日本の伝統芸能には、能楽や歌舞伎など古典芸能以外にも、実にさまざまな民俗芸能があります。これらの多くは明確な起源や意味を伝えないまま、代々口伝えで伝承され、演じ続けられています。たとえば京都には六斎念仏ろくさいねんぶつという、踊りながら念仏を唱える芸能が伝えられ、今も行われています。有名な祇園祭でも鷺舞さぎまいと呼ばれる優雅な民俗芸能が演じられ続けています。
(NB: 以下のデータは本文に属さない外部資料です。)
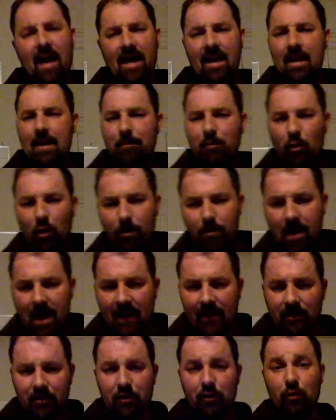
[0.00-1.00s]
ended up going
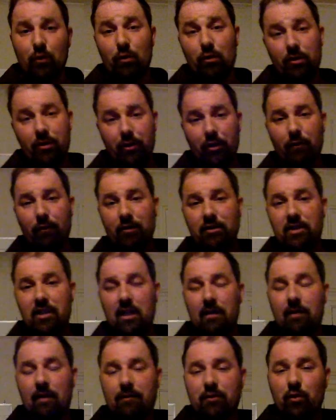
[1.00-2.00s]
back to school,
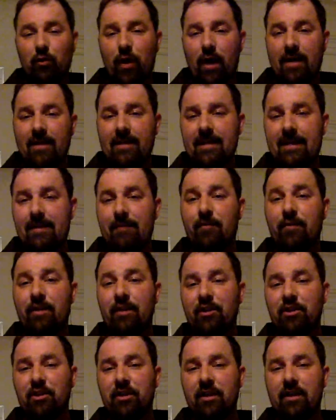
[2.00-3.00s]
University of Scranton, and
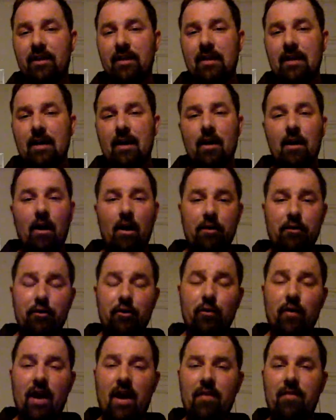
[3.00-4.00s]
finishing
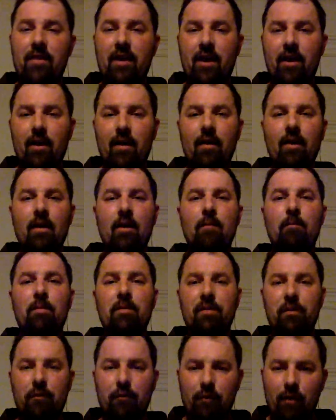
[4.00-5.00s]
undergrad there.
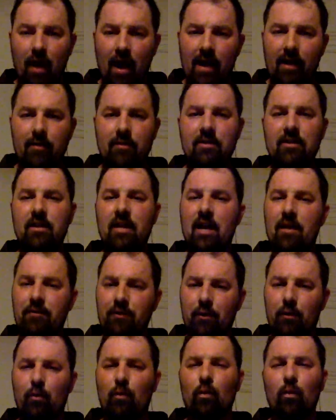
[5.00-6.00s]
But the friars
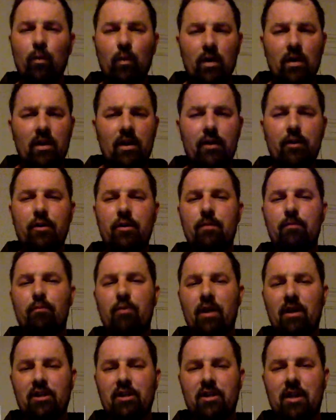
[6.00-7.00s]
left a really good
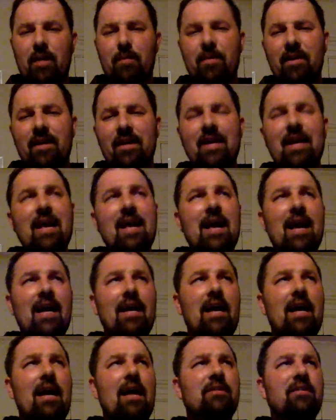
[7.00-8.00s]
impression on me.
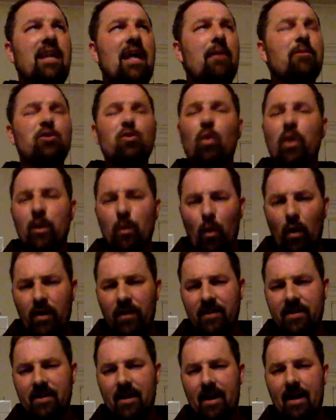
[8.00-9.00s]
And I was 21
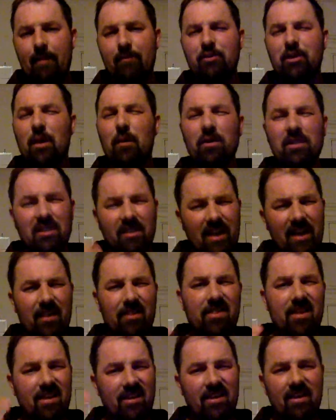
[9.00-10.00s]
at the time, so I wasn't like
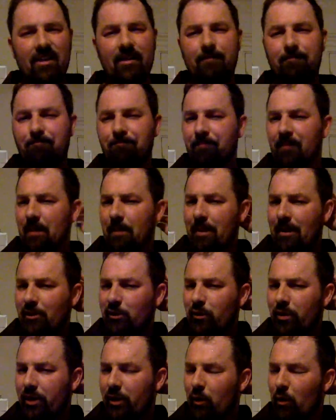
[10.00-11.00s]
thinking about
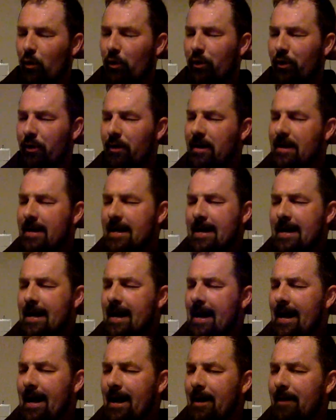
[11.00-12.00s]
joining an order.
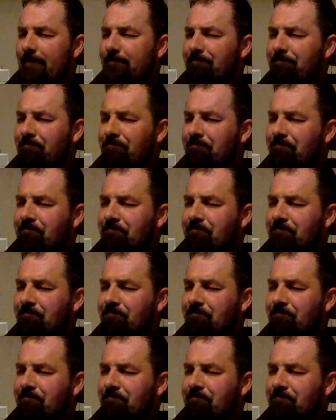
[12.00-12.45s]
But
ほかにも琵琶湖東部のサンヤレ、甲賀のケンケト、伊賀の順逆踊り、丹後の太刀振りなど、その名を聞くだけでも興味をひかれるさまざまな民俗芸能が、各地で伝えられています。授業では、こうした芸能をひとつひとつ取り上げて解説するとともに、なぜこうした民俗芸能が伝えられてきたのか、それはどんな意味をもっているのか、またこうした芸能を大切にした昔の日本人とはどんな人々だったのかを探っていきます。

青盛 透 准教授

担当科目は「民俗芸能論」「人権の歴史と現代」等。
立命館大学大学院。文学修士(立命館大学)。日本民俗芸能論、日本芸能史専攻。